Output Formats

Supported formats: CSV, Parquet, ORC, and Avro.

Saving Results

Auto-Detection

import transmog as tm

result = tm.flatten(data, name="products")

# Auto-detect format from extension
result.save("output.csv")          # CSV
result.save("output.parquet")      # Parquet
result.save("output.orc")          # ORC
result.save("output.avro")         # Avro

Explicit Format

# Specify format explicitly
result.save("output", output_format="csv")
result.save("output", output_format="parquet")
result.save("output", output_format="orc")
result.save("output", output_format="avro")

Multiple Tables

When results contain child tables, save to a directory:

# Save to directory (multiple tables)
result.save("output/")
# Creates: output/products.csv, output/products_reviews.csv

# Single table to file
result.save("output/products.csv")

CSV Output

result = tm.flatten(data, name="products")
result.save("output.csv")

Tip

For consistent CSV columns across all rows, use include_nulls=True in TransmogConfig. This ensures fields that are missing in some records appear as empty strings in the CSV output.

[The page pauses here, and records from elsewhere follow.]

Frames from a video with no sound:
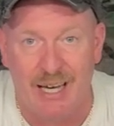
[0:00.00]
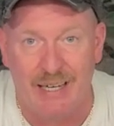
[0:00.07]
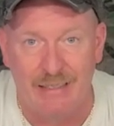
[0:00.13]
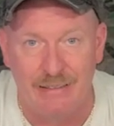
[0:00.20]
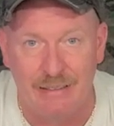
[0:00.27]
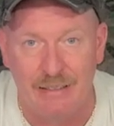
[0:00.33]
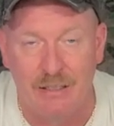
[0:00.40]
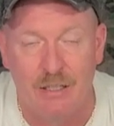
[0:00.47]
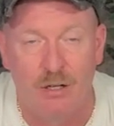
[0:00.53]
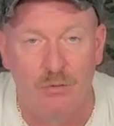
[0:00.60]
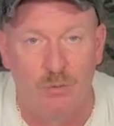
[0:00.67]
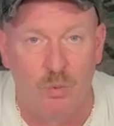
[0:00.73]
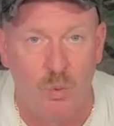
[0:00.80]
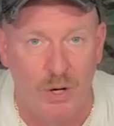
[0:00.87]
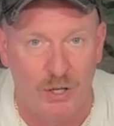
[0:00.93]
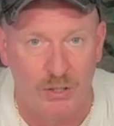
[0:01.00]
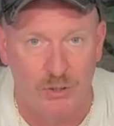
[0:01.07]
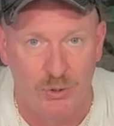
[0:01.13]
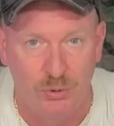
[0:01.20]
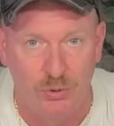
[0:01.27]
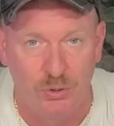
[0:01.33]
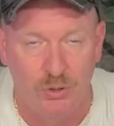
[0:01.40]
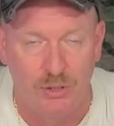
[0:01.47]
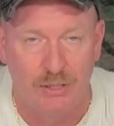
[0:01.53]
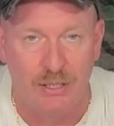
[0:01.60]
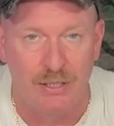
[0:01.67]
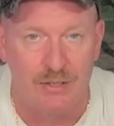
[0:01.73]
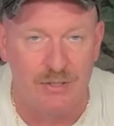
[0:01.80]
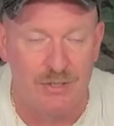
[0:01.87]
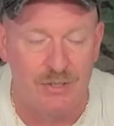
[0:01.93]
idea of where to look
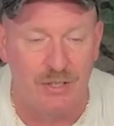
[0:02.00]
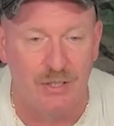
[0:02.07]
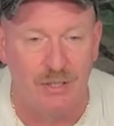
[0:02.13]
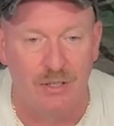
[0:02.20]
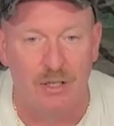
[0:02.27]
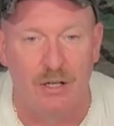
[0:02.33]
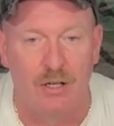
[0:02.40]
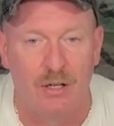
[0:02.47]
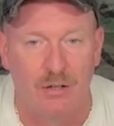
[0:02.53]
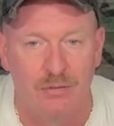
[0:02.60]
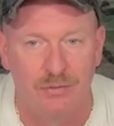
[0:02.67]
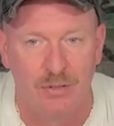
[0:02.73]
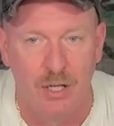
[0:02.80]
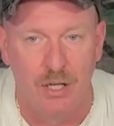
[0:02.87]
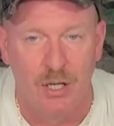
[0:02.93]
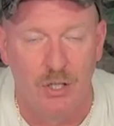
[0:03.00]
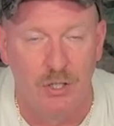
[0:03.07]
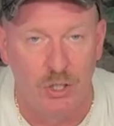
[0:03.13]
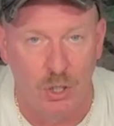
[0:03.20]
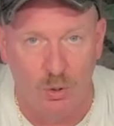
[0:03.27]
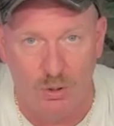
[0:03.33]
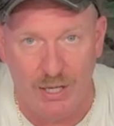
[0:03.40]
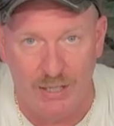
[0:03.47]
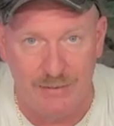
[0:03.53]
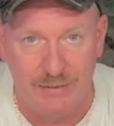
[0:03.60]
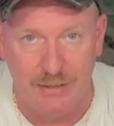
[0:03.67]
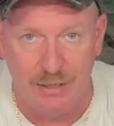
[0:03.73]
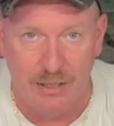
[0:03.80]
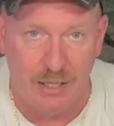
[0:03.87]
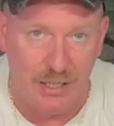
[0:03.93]
instead of no
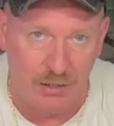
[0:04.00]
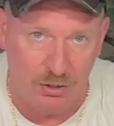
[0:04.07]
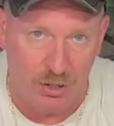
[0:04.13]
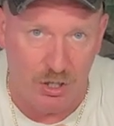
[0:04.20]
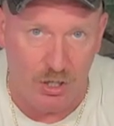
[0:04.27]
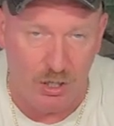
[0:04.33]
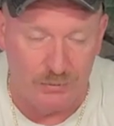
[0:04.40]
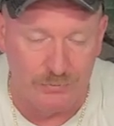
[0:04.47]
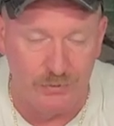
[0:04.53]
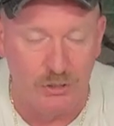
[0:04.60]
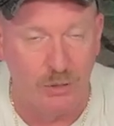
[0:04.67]
idea at all.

# Include nulls for consistent columns
config = tm.TransmogConfig(include_nulls=True)
result = tm.flatten(data, config=config)
result.save("output.csv")

Custom options:

import csv

# Custom delimiter and quoting
result.save(
    "output.csv",
    delimiter="|",
    quoting=csv.QUOTE_ALL
)

Streaming CSV supports the same options plus schema_drift:

tm.flatten_stream(
    data, "output/",
    output_format="csv",
    delimiter="|",
    quotechar="'",
    include_header=True,       # Include column headers (default: True)
    schema_drift="drop",       # Handle schema drift (default: "strict")
)

Schema Drift

When using flatten_stream() with CSV output, the column schema is locked after the first batch of records. By default, any subsequent batch containing fields not present in the original schema raises an OutputError.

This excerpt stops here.